EXERCISE AIM
Copy the entries exactly. Their pictures do not belong in the copy.

- - -

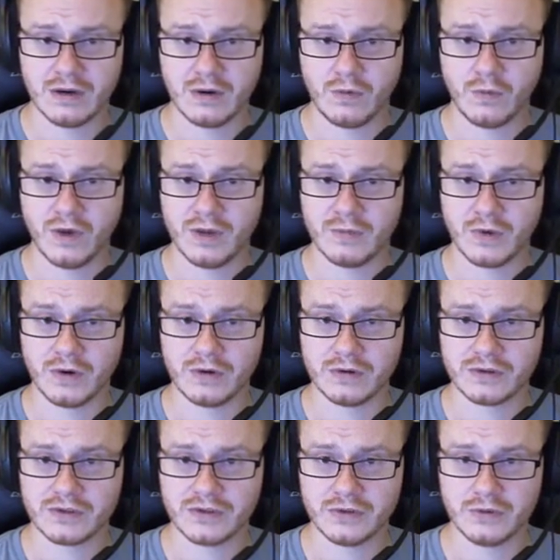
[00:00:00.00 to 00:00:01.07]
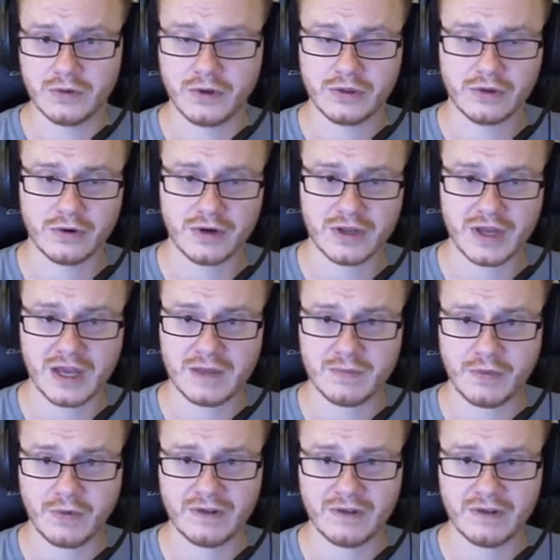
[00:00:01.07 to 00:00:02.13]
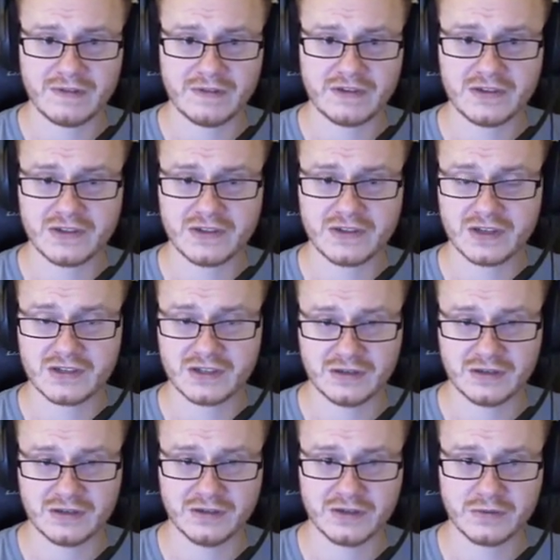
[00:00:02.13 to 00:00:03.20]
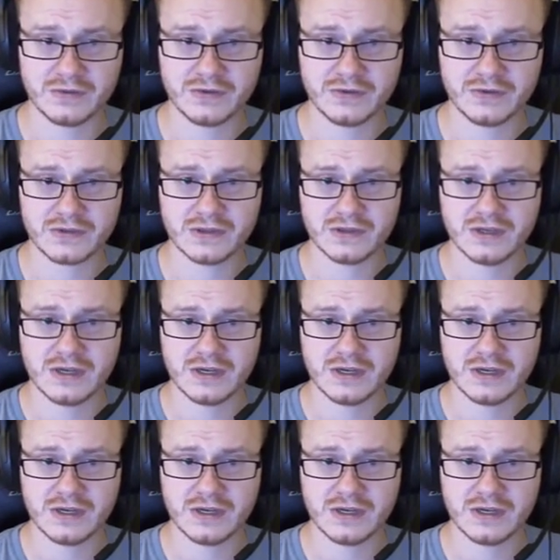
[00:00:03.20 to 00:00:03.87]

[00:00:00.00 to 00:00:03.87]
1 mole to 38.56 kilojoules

- - -

RESPONSE BOX
[00:00:00.00 to 00:00:01.07]
[00:00:01.07 to 00:00:02.13]
[00:00:02.13 to 00:00:03.20]
[00:00:03.20 to 00:00:03.87]

[00:00:00.00 to 00:00:03.87]
1 mole to 38.56 kilojoules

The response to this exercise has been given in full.